Тамара разговаривала еще полторы недели. Демонстрируя наличие здравого смысла и рассудительности. К концу месяца она замучила тебя просьбой сыграть ей в очередной раз «что-нибудь из Шопена», а в начале сентября опять превратилась в растение с тихой, печальной улыбкой на лице.

Примерно тогда же в городе заговорили о сумасшествии полковничьей дочери. Сочувствовали, сплетничали; перешептывались. Записной сердцеед Мишель Данзас, драгунский офицер и племянник вице-губернатора, даже пошутил однажды в обществе, что быть ему непременно зятем Джандиери, ибо отродясь не любил Мишель умных женщин.

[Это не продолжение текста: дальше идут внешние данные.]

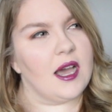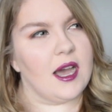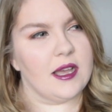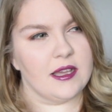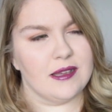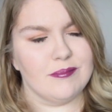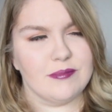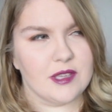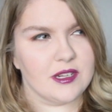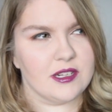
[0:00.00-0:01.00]

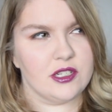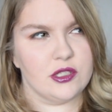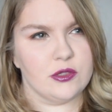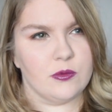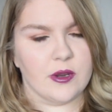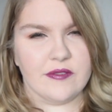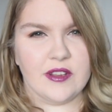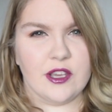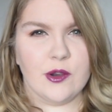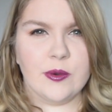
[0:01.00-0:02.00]
I'm gonna do 1
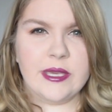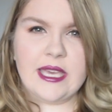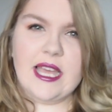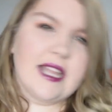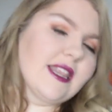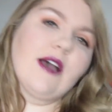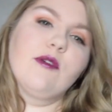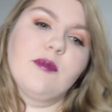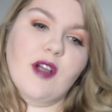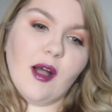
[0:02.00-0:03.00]
video a week, and that
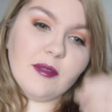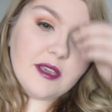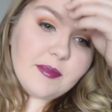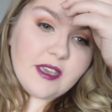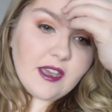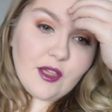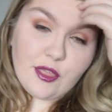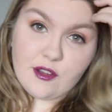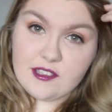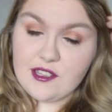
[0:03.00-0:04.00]
will probably be a
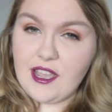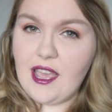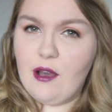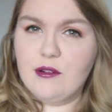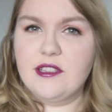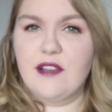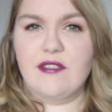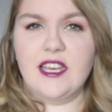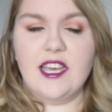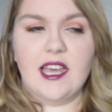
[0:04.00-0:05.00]
Thursday. I will
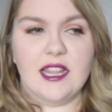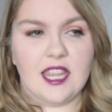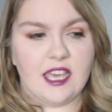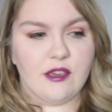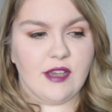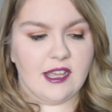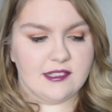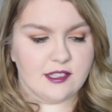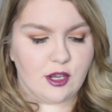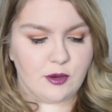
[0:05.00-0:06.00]
definitely let you
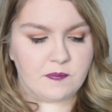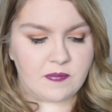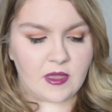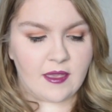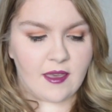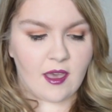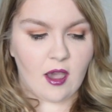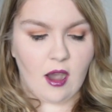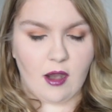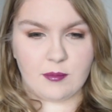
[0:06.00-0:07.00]
guys know
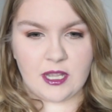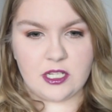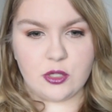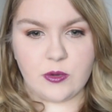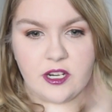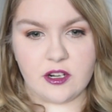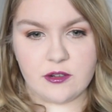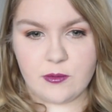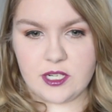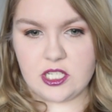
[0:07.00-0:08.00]
on my
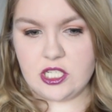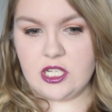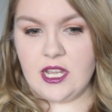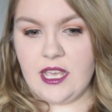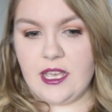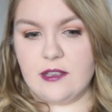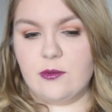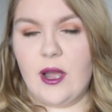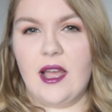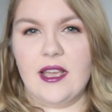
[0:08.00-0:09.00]
Twitter, which
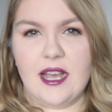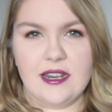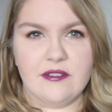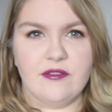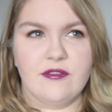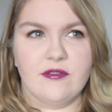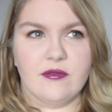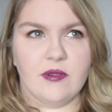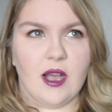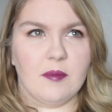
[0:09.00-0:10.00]
is where I kind
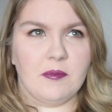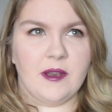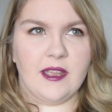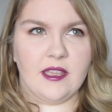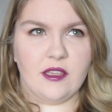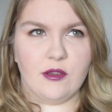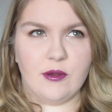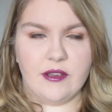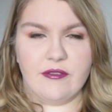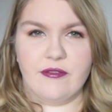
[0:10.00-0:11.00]
of update
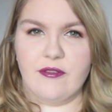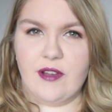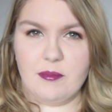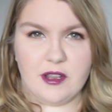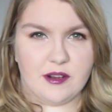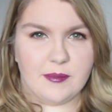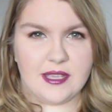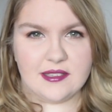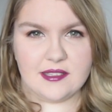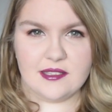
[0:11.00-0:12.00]
you if I'm gonna
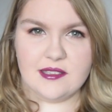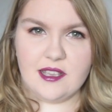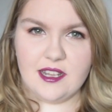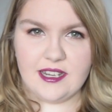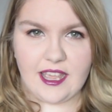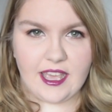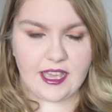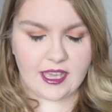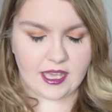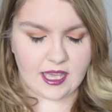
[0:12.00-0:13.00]
miss a day.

Циклоп прислал Данзасу вызов на дуэль. Шутник в качестве оружия выбрал саблю, коей, по слухам, владел превосходно, и был во время поединка хладнокровно изуродован полковником: Джандиери превратил веселого красавчика в ночной кошмар раньше, чем успели вмешаться секунданты.

Более шутить не пытались.

Даже сплетни о тебе, Княгиня, теперь предпочитали рассказывать вполголоса, с оглядкой через плечо.

* * *

– Едут! Едут!

Послышался частый перестук копыт, шуршание колес по листьям, вдоволь усеявшим домашний парк; от ворот донесся утробный лай – дог Трисмегист, мраморная громадина, в часы покоя больше похожая на статую, если кого любил, то любил беззаветно.

– Едут!

Ты с замиранием сердца следила, как, спрыгнув с брички и помогая сойти жене, к вам оборачивается – он.

Федор Федорович Сохатин.

Феденька…

«Леший! Федюньша-лешак, неприятная сила! Ишь, страшной! Беги-и-и-и!..»

Как всегда, он играл какую-то свою, увлекающую его целиком, без остатка, роль. Способный с равным шиком носить фрак и гусарский доломан, на этот раз Феденька вырядился по старой, принятой меж здешними мещанами, моде середины прошлого века. Сейчас так одевались, пожалуй, лишь знаменитые кулачные бойцы, собираясь в излюбленном месте: за хоральной синагогой, на площади по Мещанской и Белгородской улицам.

Ишь ты! – могучие плечи до треска в швах распирают жупан: короткий, синего сукна, подпоясан в три слоя алым кушаком.

Вот вам! – шапка из сивой смушки лихо сбита набекрень.

А если?! – черные плисовые штаны с напуском заправлены в сапоги, начищенные до умопомрачительного блеска.

И наконец: крепко сжатая зубами, дымится маленькая, в серебряной оправе трубочка.

Щеголь-обыватель родом из прошлого.

Ты помнила – точно так же Феденька был одет, когда на третьем ударе свалил прославленного Коваля, студента медицинского факультета, а потом в гостинице Афанасьева напоил проигравшего «в лежку» и на собственных плечах доставил домой, на другой конец города.

– Федор Федорович!

– С приездом!

– Александра Филатовна! Все хорошеете, милочка!

– Маэстро!..

– Стихи! новенькое! почитайте!!!

Сукин сын Федор разом изменил походку: не гоголем, косолапым топтыгиным расшаркался перед обществом, приложил ладонь к сердцу, мигом став похож на актеришку-бенефицианта из провинциальной труппы.

Воздев очи горе, задекламировал с томным нижегородским прононсом:

– Закат распускался персидской сиренью —
О час волшебства!
И шкуру оленью, испачкана тенью,
Надела листва.
Река истекала таинственной ленью…

Помолчал.

Посерьезнел лицом, обвел присутствующих медленным, тяжко-ощутимым взглядом.

И без шутовства, твердо и спокойно, вбил гвоздем последнюю строку:

– …пустые слова.

Раздались аплодисменты.

Разумеется, никакого эфирного воздействия Федор себе не позволил: твой запрет, Княгиня, был для него свят. Крестнику до выхода в Закон самому не работать – да только здесь ничего такого и не понадобилось.

Они и без «эфира» твои, Феденька…

Акулька-Акулина (вернее, по паспорту ныне Александра Филатовна!) к тому времени уже проскользнула к ближайшему столику, села с краю и превратилась в невидимку. Умела, когда хотела. Свою беременность она носила легко, малозаметно для окружающих, к популярности мужа относилась с изрядной долей иронии – по счастью, не проявляемой на людях. Откинув вуалетку назад, молодая женщина пригубила глоток грушевого квасу, излюбленного напитка, всегда готового к ее приезду в Малыжино.